Stored data:
---------------
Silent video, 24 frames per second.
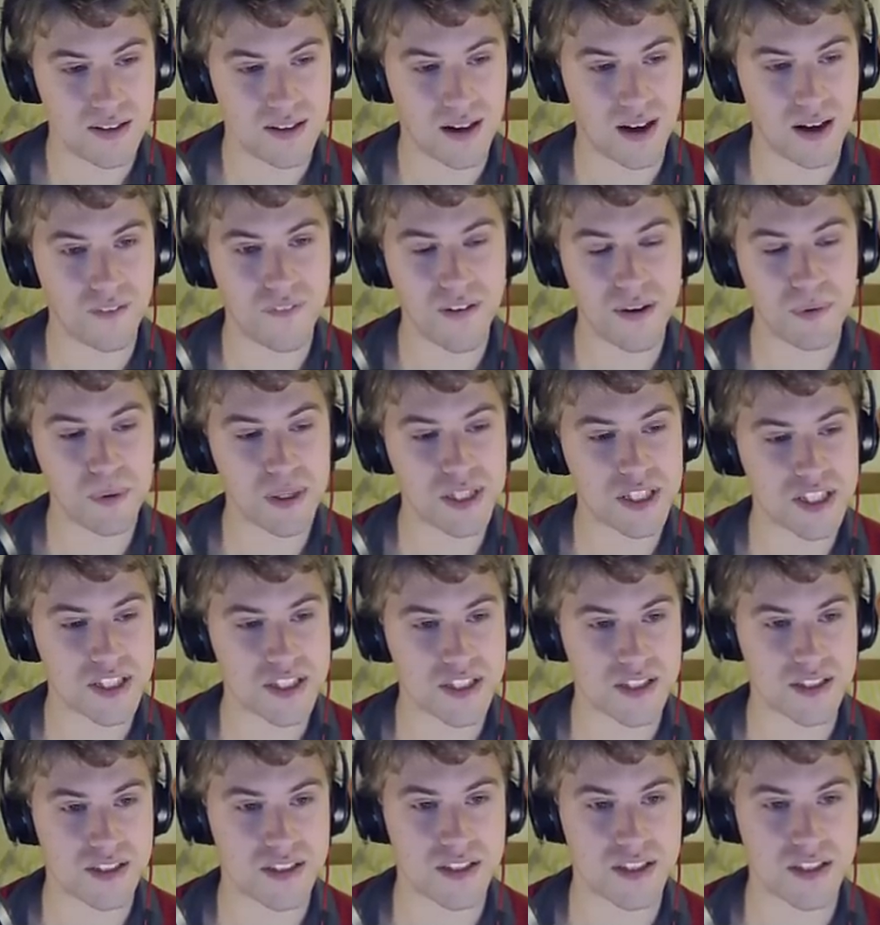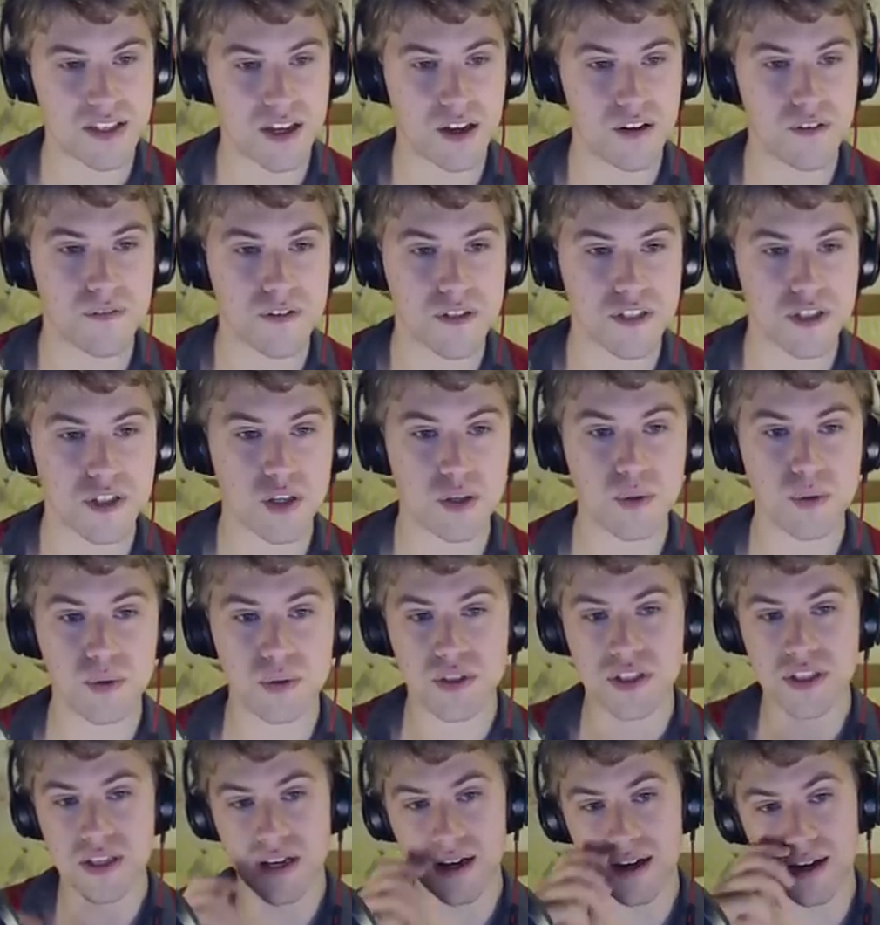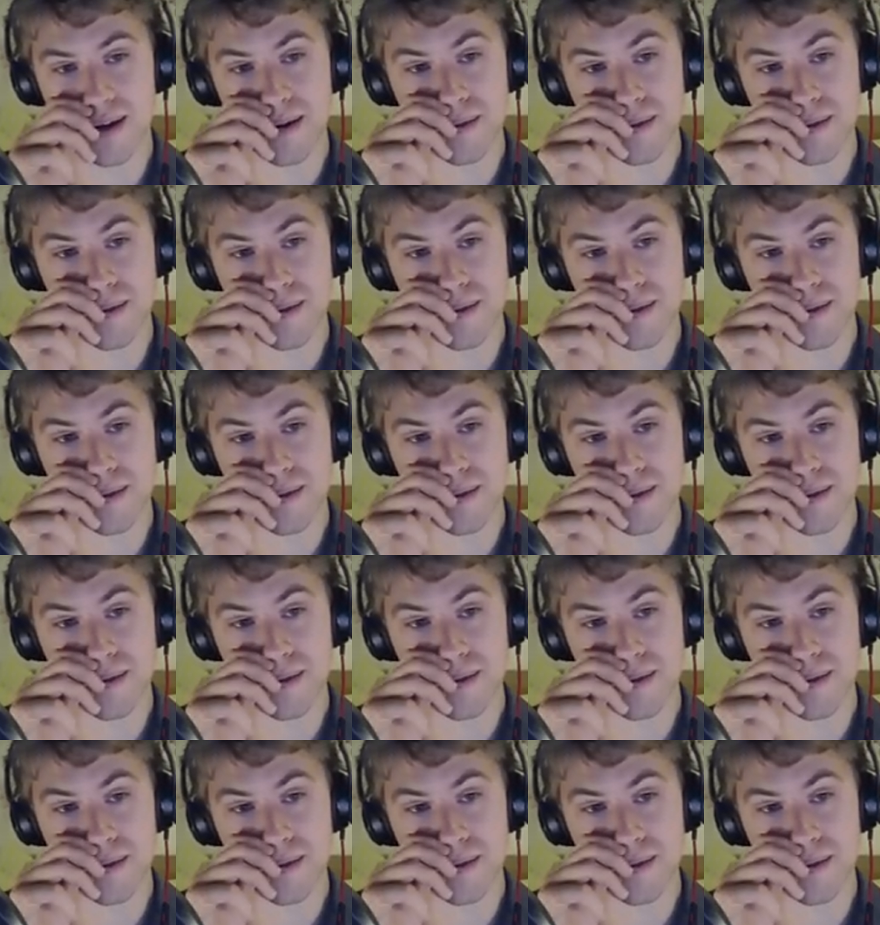I think we just go for Scalds.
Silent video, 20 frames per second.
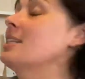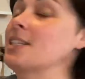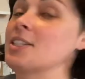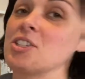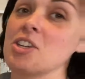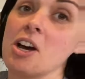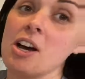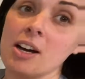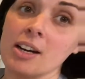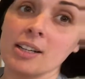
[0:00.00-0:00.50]
the
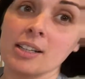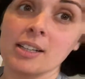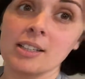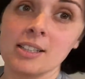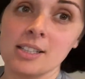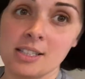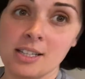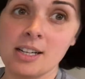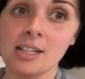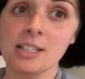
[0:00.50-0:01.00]
dog.
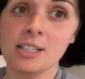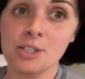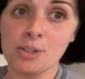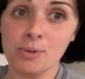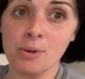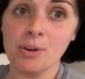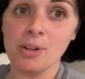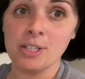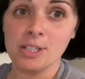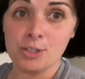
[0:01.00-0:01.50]
The dog is
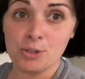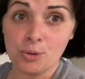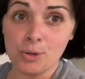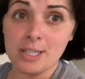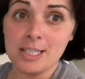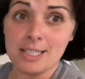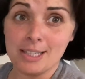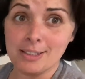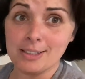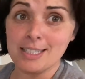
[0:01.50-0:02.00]
throwing his
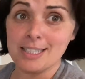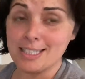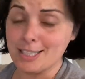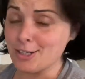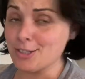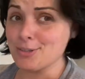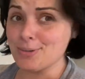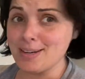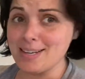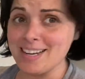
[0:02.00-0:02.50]
toys down the
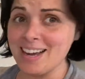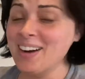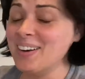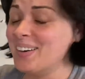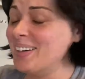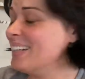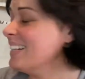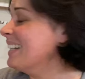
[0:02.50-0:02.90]
stairs right now.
---------------
Problem to solve:
Since the copy should hold text only, set down each record exactly and leave the pictures out.

Solution for this exercise:
Silent video, 24 frames per second.
I think we just go for Scalds.
Silent video, 20 frames per second.
[0:00.00-0:00.50]
the
[0:00.50-0:01.00]
dog.
[0:01.00-0:01.50]
The dog is
[0:01.50-0:02.00]
throwing his
[0:02.00-0:02.50]
toys down the
[0:02.50-0:02.90]
stairs right now.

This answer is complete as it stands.